In all the years that I lived in Mumbai, I must have passed by the mosque on the sea over a hundred times. For me, Haji Ali is imprinted in my imagination as an indelible part of the syncretic, inclusive culture of a city I love. But I never actually went inside.
So why does the
news of a ban on the entry of women into the sanctum sanctorum of the dargah dismay me? How does it concern me? There are dargahs where women traditionally do not enter the actual mazaar (grave) of the saint. In Delhi’s Nizamuddin, women can pray at the shrine, but cannot enter it. The entry of women is also curtailed at the shrine of Qutubuddin Bakhteyaar Kaaki, the patron saint of Delhi, points out film-maker Sohail Hashmi. But the shrine of Pir Haji Ali Bukhari built in 1431 has traditionally allowed men and women equal access. It is only over the past year that someone put up a steel barricade that now prevents women from entering the actual shrine.
Noorjehan Safia Niaz, a devotee who has been visiting Haji Ali since she was a child, says that in March 2011 she was able to go right inside.

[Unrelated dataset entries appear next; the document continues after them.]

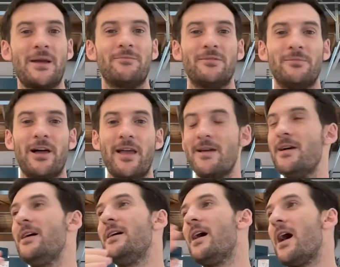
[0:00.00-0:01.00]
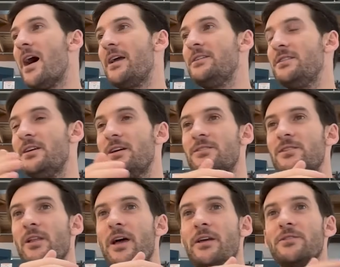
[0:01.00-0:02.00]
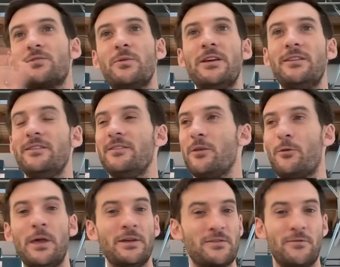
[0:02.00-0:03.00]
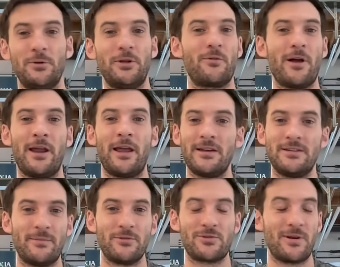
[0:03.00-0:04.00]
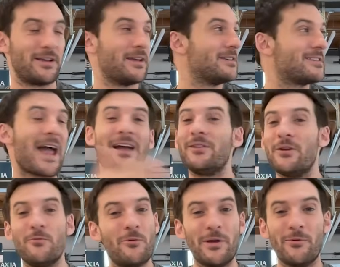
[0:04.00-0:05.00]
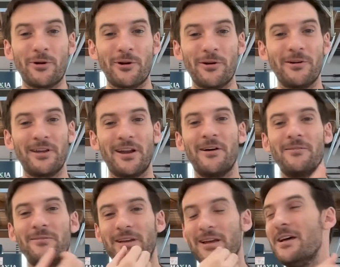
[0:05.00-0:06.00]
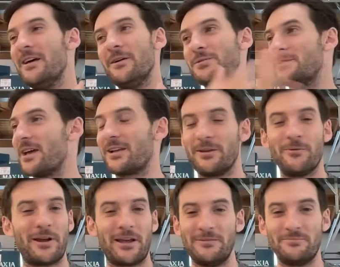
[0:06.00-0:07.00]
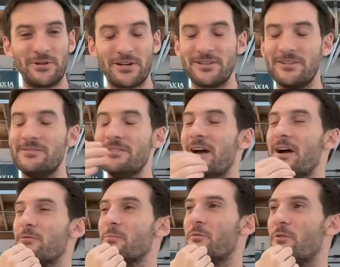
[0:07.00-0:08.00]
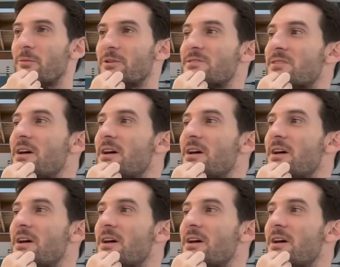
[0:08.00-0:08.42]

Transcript: from like idea to like sweet, the thing is fully running and demonstrating exactly what we were, like it was exactly what I'd predicted for performance.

But when she visited again in July this year, she encountered the barricade.
Niaz, the founder of the Bharatiya Muslim Mahila Andolan, an organisation that works to develop Muslim women leaders, is now pushing to get the ban reversed. But so far, she’s not had much luck. Meetings with Maharashtra state minorities minister Mohammad Arif Naseem Khan and state minorities commission chairman Munaf Hakeem yielded no hope. “They refused to accept responsibility. They said it concerns the Shariah and they will not intervene,” says Niaz.

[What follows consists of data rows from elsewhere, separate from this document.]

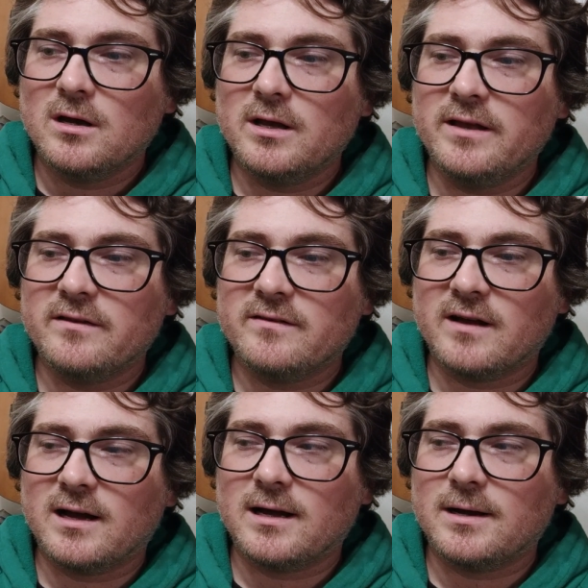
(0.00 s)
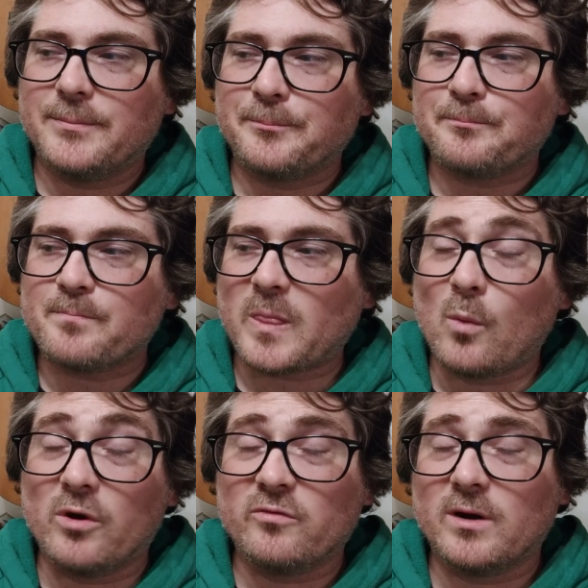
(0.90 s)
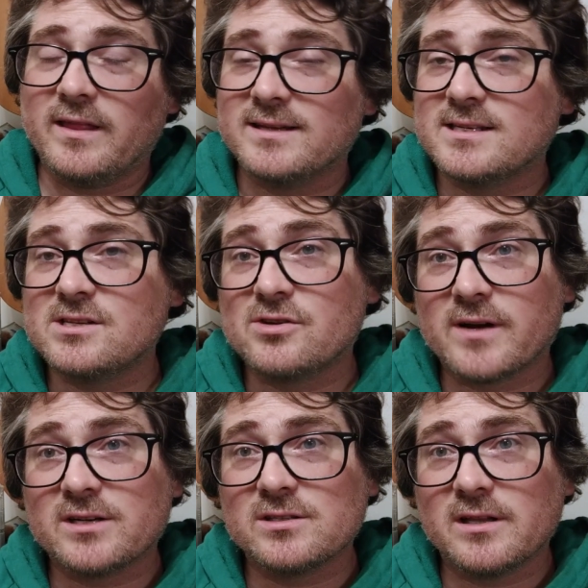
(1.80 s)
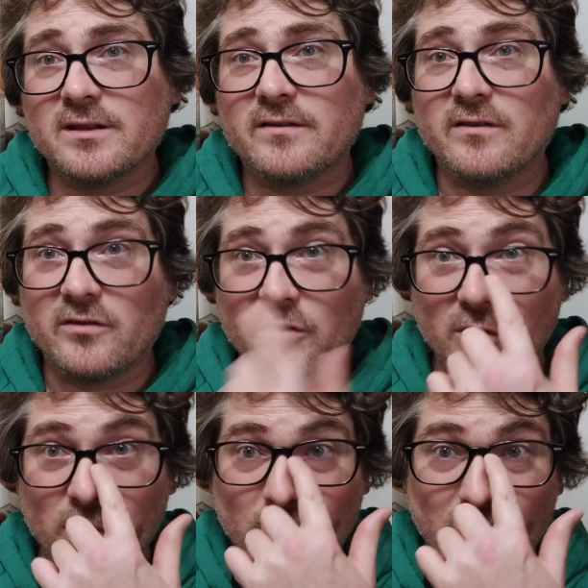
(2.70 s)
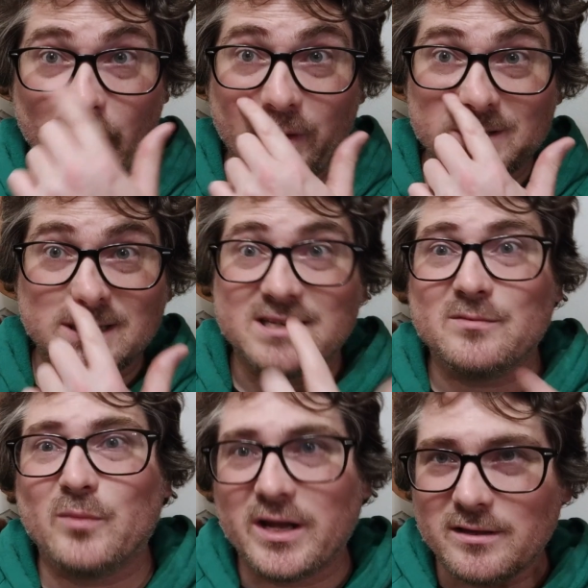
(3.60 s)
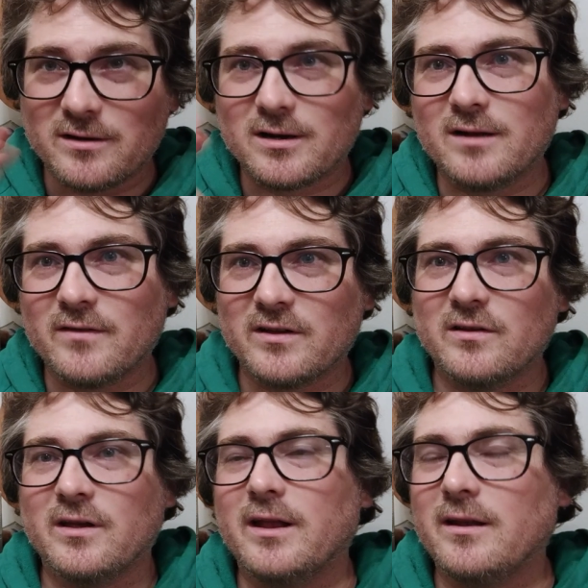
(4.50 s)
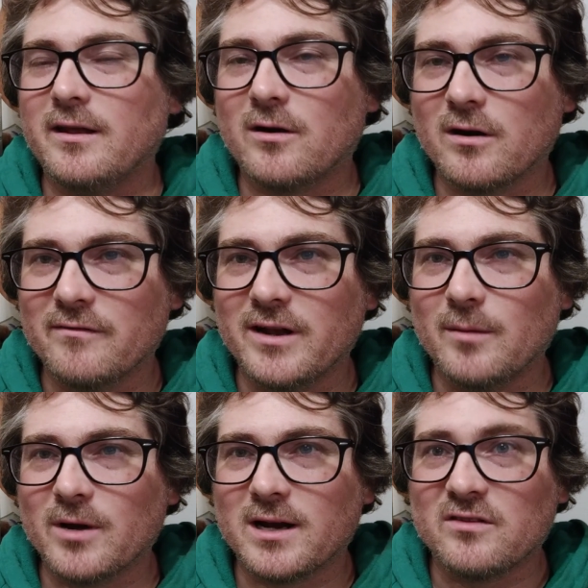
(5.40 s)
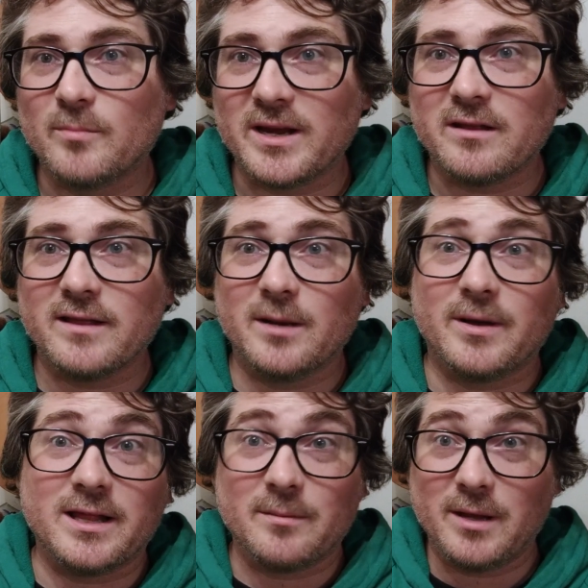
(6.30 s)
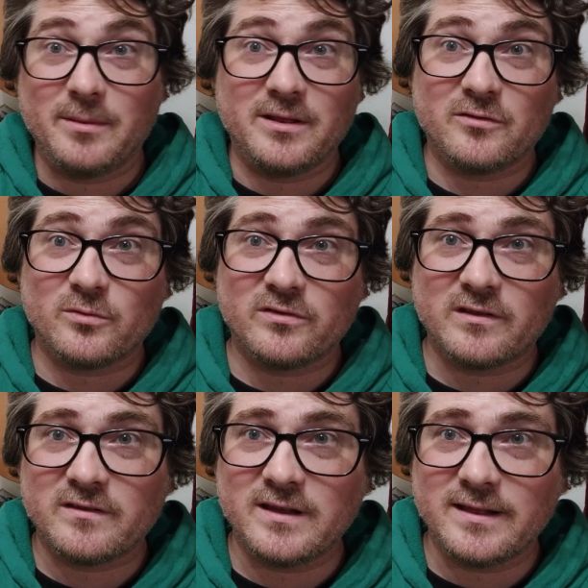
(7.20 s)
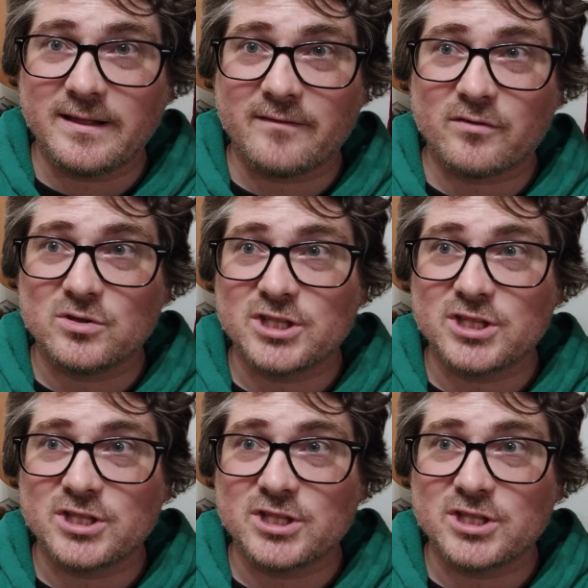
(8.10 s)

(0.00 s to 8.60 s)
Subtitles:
is was one of the assistant directors on this. And so there's like Mike Leader kind of like and Arna Venema kind of speculate about like maybe this was the scene they let Fruit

The invocation of the Shariah to impose a ban on the entry of women is an ‘invented tradition’, says historian and writer S Irfan Habib. “This is what Wahhabi Islam does. It imposes one main version of Islam when in fact there are diverse traditions.”
The Constitution guarantees equality to all citizens — men, women, high born, low born, Hindu, Muslim. When religious edicts clash with the law then which should get primacy? Moreover, religious orthodoxy is not the monopoly of any one religion. Hindu temples like Sabarimala disallow women between the ages of 10 and 50. Other temples prohibit the entry of non-Hindus. And if the Kerala government can rule that the nearly 15,000 private temples in the state must pay minimum wages because that is the law, then can the trustees of another religious shrine take refuge in their personal law?
If there is a silver lining to be found then it is in the nearly universal condemnation on social media over the ban. Cutting across political and ideological lines, some felt the step was regressive and discriminatory. The All India Democratic Women’s Association has expressed its ‘outrage’. There are serious concerns about a creeping sense of intolerance and the subversion of a tradition of inclusion.
Even the Congress — its record goes back all the way to Shah Bano to its support of a Deobandi demand earlier this year that Salman Rushdie be disallowed from visiting India — seems to have taken a stand. Senior leader Digvijaya Singh called the ban a ‘regressive step’ and added that ‘Talibani thought’ cannot be allowed in India.
The sudden ban on the entry of women by the trustees at Haji Ali could set a very dangerous precedent. If women are excluded today, it could be non-Muslims tomorrow. A ban at one dargah could lead to a ban at other dargahs where women and non-Muslims have traditionally been welcomed. Where do prohibitions end? At what point does one small ban become a giant slide into intolerance? The Haji Ali trust’s ban must concern every Indian who is invested in the direction we wish to take as a nation. Bans, even in the guise of religious prohibition, mitigate our traditional tolerance, inclusion and diversity. They strike against the very idea of India.